Charlotte Mason used a somewhat similar approach, only with nursery rhymes. The children were taught to "see" the whole word and recognize how it looked during "reading" lessons, and then in "spelling" lessons they were taught the phonetic reasoning behind the words. Here are more details.
From what I have learned from reading lots of primers and turn of the century "reading methods", many teachers taught much as it describes in the Mercy Academy snippet. They had "reading lessons" where the aim was interesting material and some preparation so the children didn't get bogged down in sounding out. Then they would have isolated phonics drills as a separate lesson. Harriette Treadwell's Primary Reading and Literature is one example of this approach.

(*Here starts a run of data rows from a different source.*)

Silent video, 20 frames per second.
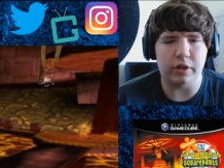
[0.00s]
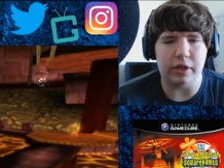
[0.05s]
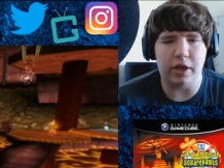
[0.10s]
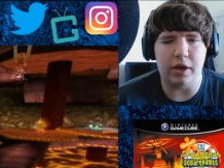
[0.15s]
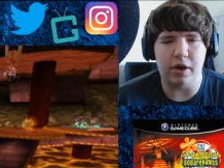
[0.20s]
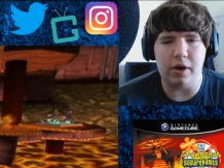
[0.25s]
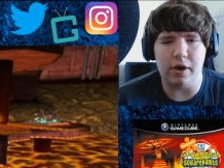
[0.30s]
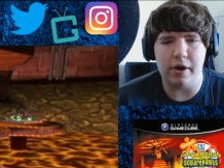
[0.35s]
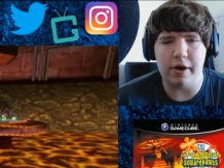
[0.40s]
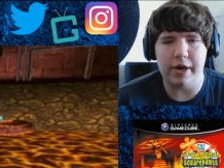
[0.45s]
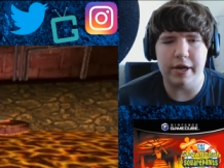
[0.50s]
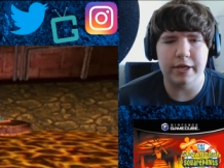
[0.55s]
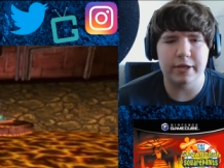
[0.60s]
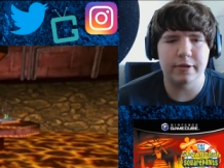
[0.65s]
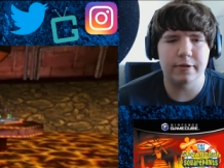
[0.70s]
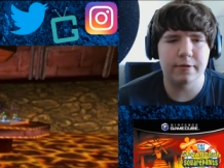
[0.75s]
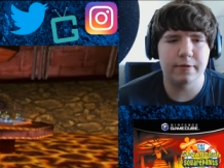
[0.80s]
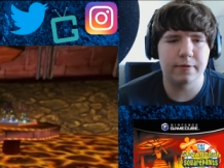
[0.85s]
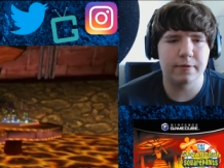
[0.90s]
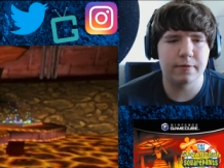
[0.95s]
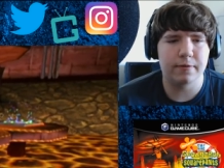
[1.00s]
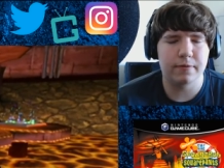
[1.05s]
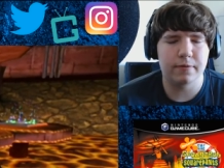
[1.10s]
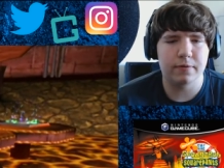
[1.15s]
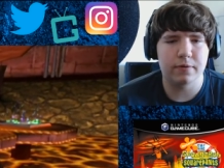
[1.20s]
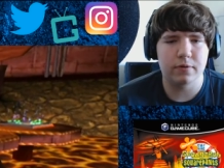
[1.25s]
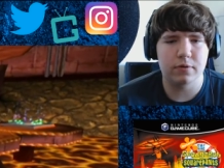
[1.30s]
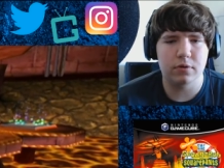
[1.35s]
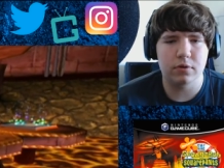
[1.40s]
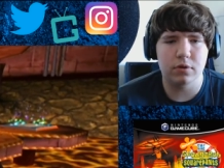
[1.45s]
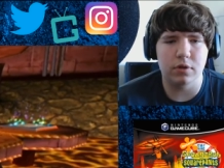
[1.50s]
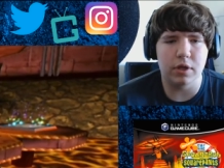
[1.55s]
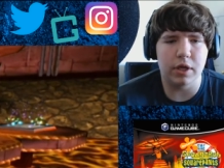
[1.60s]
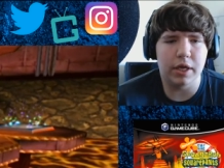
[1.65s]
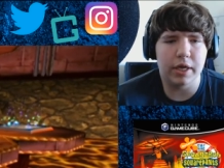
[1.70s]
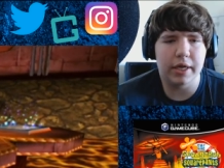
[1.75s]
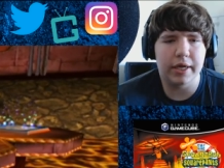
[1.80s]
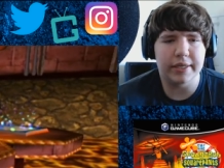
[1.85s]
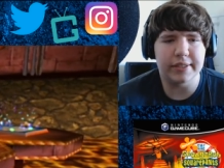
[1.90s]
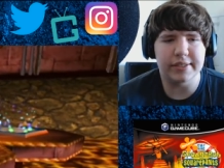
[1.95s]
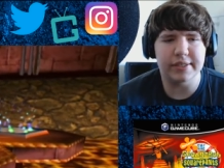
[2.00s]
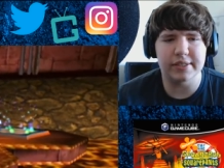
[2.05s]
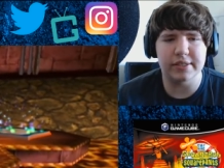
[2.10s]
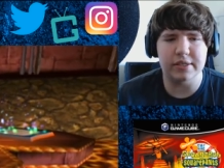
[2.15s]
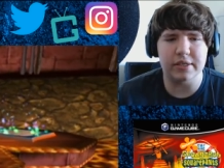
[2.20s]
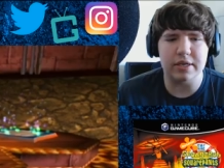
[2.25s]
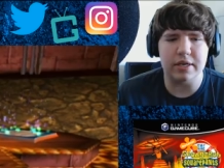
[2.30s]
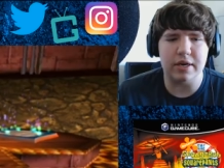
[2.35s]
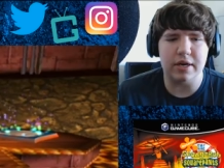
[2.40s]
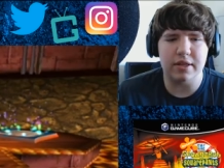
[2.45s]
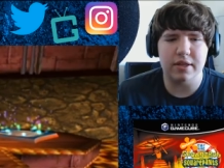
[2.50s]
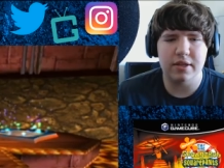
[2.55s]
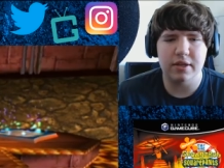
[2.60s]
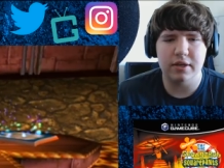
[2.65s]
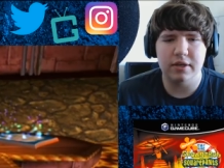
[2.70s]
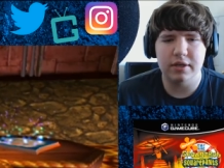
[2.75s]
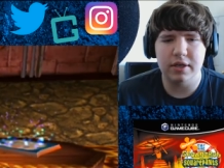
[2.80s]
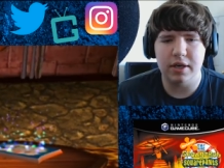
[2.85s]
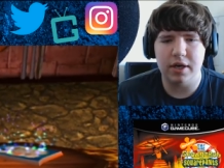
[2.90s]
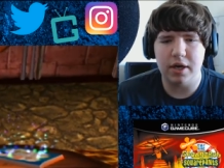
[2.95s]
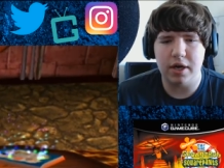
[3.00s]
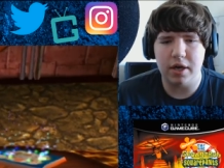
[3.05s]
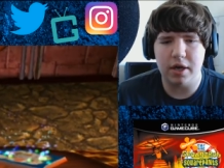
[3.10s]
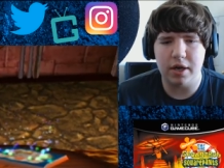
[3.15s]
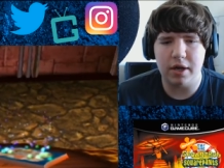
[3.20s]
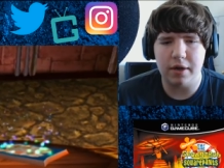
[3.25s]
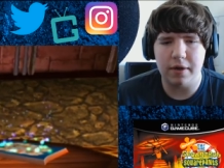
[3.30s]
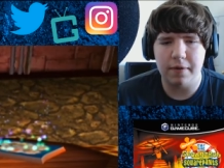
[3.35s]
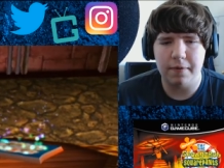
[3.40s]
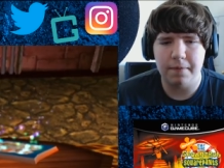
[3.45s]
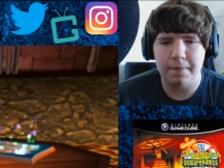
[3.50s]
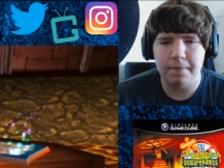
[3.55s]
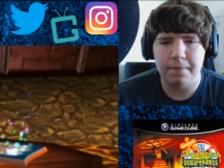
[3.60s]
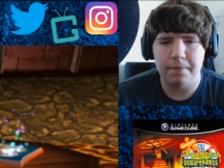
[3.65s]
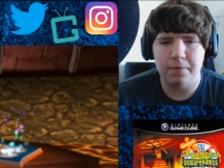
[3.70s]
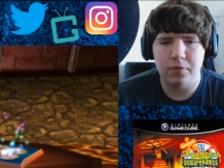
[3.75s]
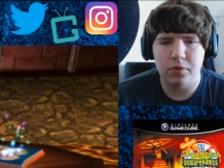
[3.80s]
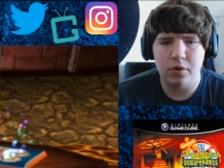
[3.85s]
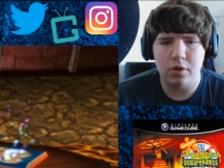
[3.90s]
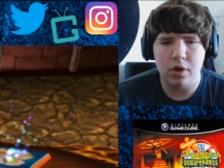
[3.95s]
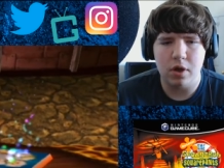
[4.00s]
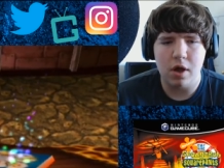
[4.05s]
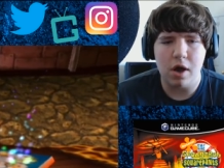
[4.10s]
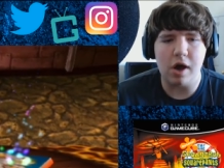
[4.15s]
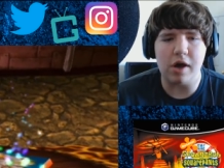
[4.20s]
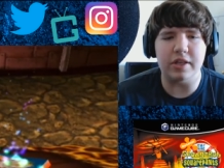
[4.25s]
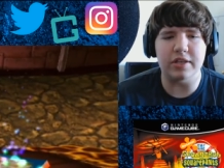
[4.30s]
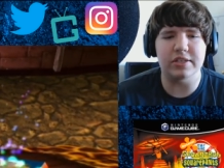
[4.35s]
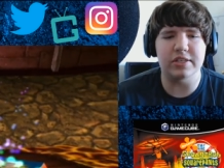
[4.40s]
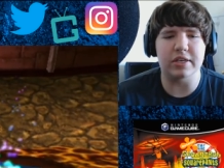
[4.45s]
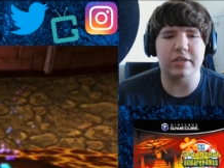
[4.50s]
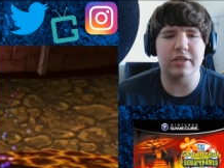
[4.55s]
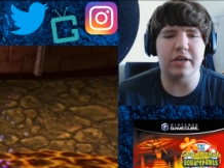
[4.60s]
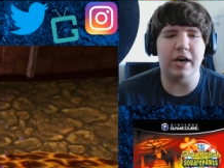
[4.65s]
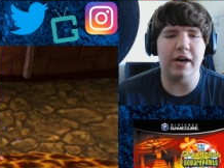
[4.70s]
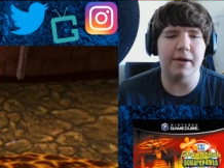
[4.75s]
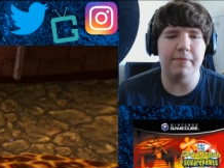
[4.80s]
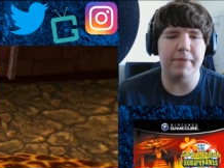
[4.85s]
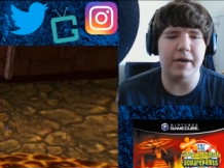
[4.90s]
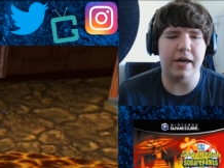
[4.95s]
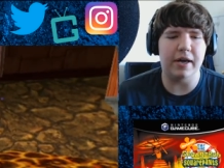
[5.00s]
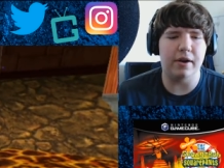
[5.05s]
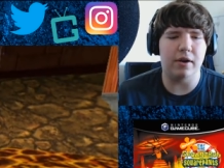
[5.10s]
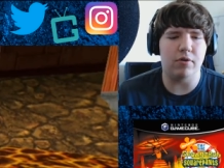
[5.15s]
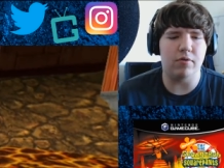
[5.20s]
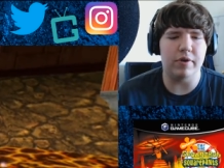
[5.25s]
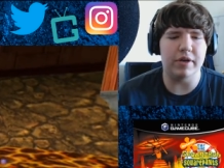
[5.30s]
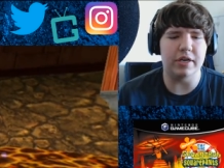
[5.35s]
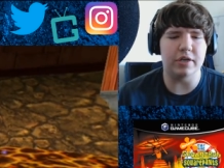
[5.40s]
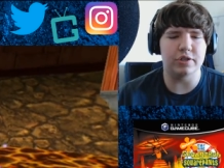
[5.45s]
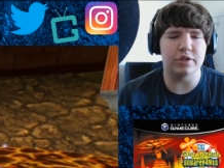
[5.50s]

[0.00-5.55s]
Alright. Uh, let's see, I think, uh... Oh, this is a combat arena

Paddy learned to read by the Atticus Finch method. I don't think he can remember a time when he wasn't reading a bit. Presently he is at probably a 2nd or early 3rd grade level. On the other hand, he still prefers to listen and follow my finger on the page. I tried some phonetic readers but he disliked them because the stories were boring. I think I shall have him read bits and pieces of whatever he is reading and perhaps use the words he misses as the basis of short phonics lessons at a different occasion.
Aidan seems to be following a Montessori approach. With his appreciation of the concrete, he falls in love with words as entities. He doesn't readily generalize outwards -- he's known forever the sounds of the letters, and he recognizes and can spell lots of words, but knowing how to read DOG does not help him with HOG and FOG and LOG because those words aren't friends yet. This has ALWAYS been his pattern -- he has to develop an intimacy with something before he learns it -- and I have to do it his way and show him what's out there and give him lots of tools, like letter magnets and cards games, so that he can practice whenever he wants.
1 comment:
I have always been very cynical about intensive phonics. I was an Atticus Finch reader, but both my older dds learned to read using "keywords" readers with bits of phonics practice alongside. Having to spell out every word seems a terribly deadening way to learn to read.